Print the entries underneath word for word, omitting whatever pictures they contain.

Records shown:
BEGIN

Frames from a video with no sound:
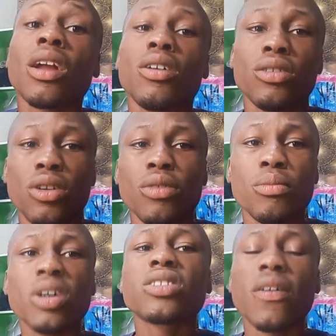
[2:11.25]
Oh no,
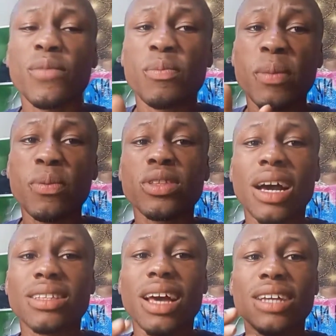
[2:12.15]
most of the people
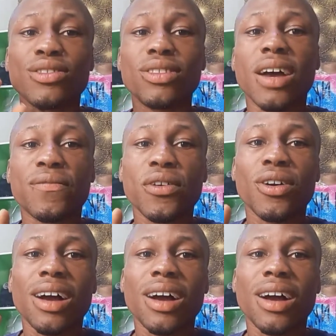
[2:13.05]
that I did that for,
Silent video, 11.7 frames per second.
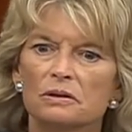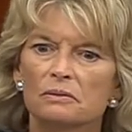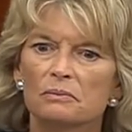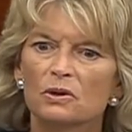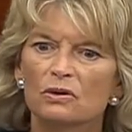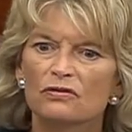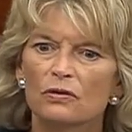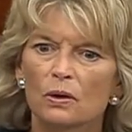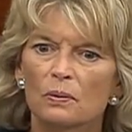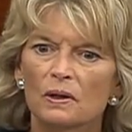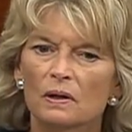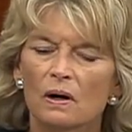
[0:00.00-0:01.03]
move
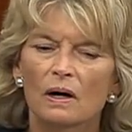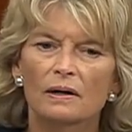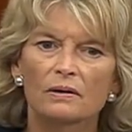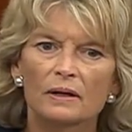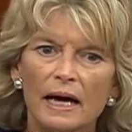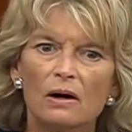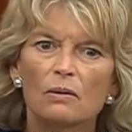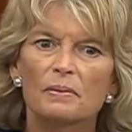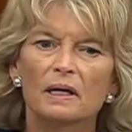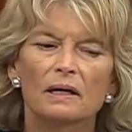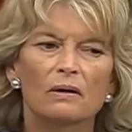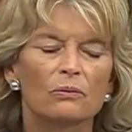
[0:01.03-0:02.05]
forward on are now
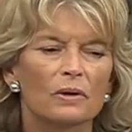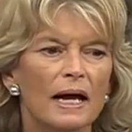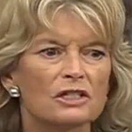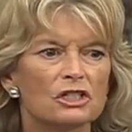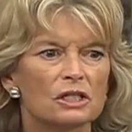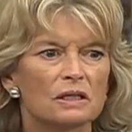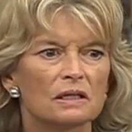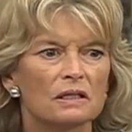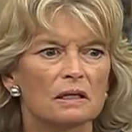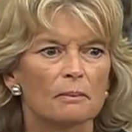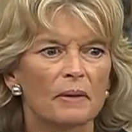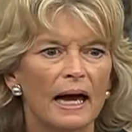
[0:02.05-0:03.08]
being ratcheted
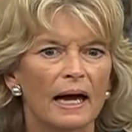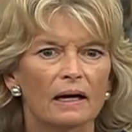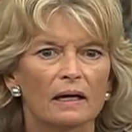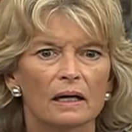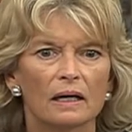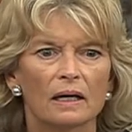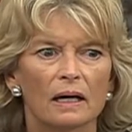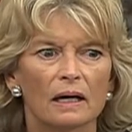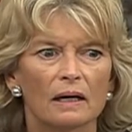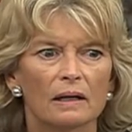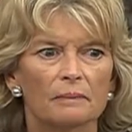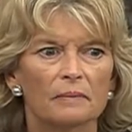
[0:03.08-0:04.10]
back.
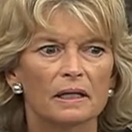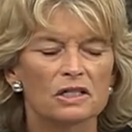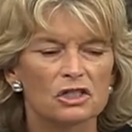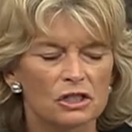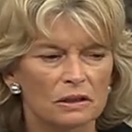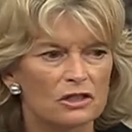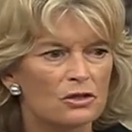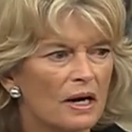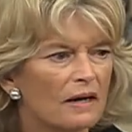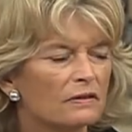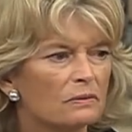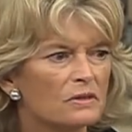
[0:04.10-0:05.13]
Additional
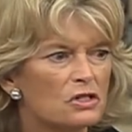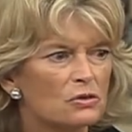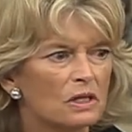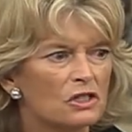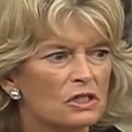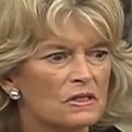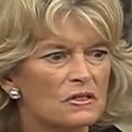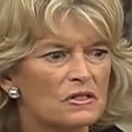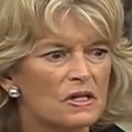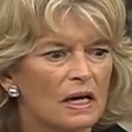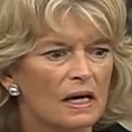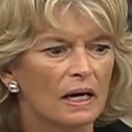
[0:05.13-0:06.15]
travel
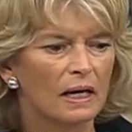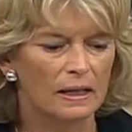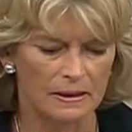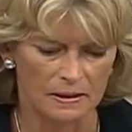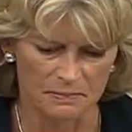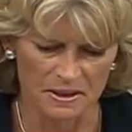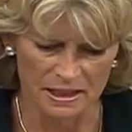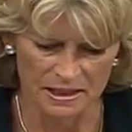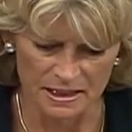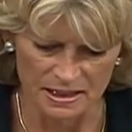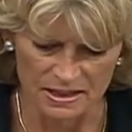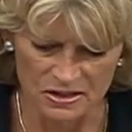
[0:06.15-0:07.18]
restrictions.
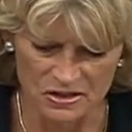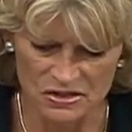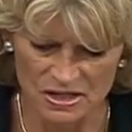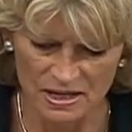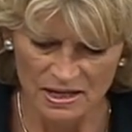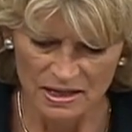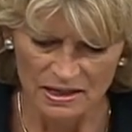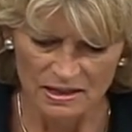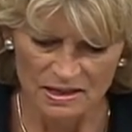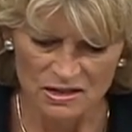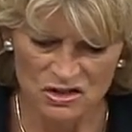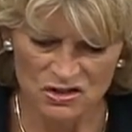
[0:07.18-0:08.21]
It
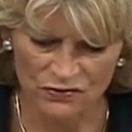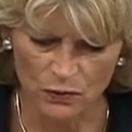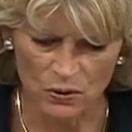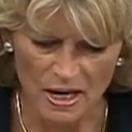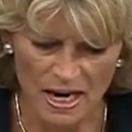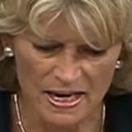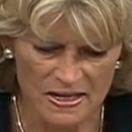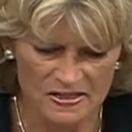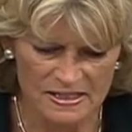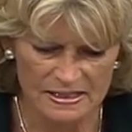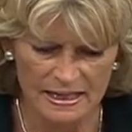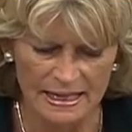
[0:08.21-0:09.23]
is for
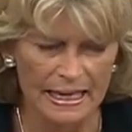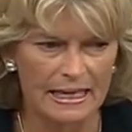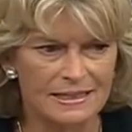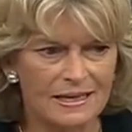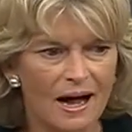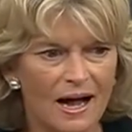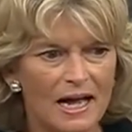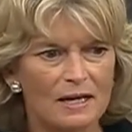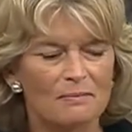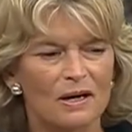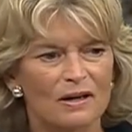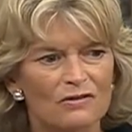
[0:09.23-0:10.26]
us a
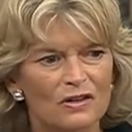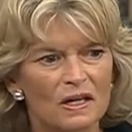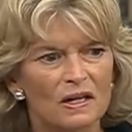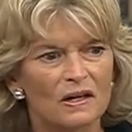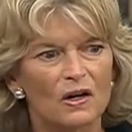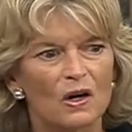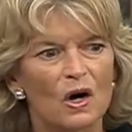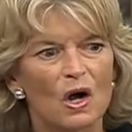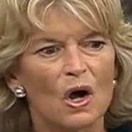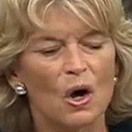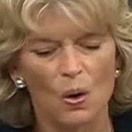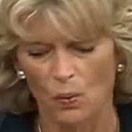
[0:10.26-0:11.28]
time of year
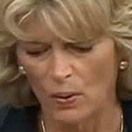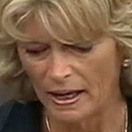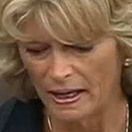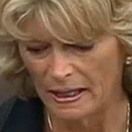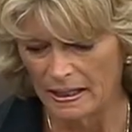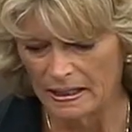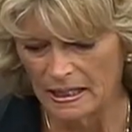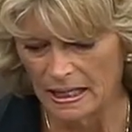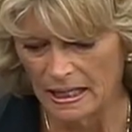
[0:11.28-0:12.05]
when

END

Solved exercise:
Frames from a video with no sound:
[2:11.25]
Oh no,
[2:12.15]
most of the people
[2:13.05]
that I did that for,
Silent video, 11.7 frames per second.
[0:00.00-0:01.03]
move
[0:01.03-0:02.05]
forward on are now
[0:02.05-0:03.08]
being ratcheted
[0:03.08-0:04.10]
back.
[0:04.10-0:05.13]
Additional
[0:05.13-0:06.15]
travel
[0:06.15-0:07.18]
restrictions.
[0:07.18-0:08.21]
It
[0:08.21-0:09.23]
is for
[0:09.23-0:10.26]
us a
[0:10.26-0:11.28]
time of year
[0:11.28-0:12.05]
when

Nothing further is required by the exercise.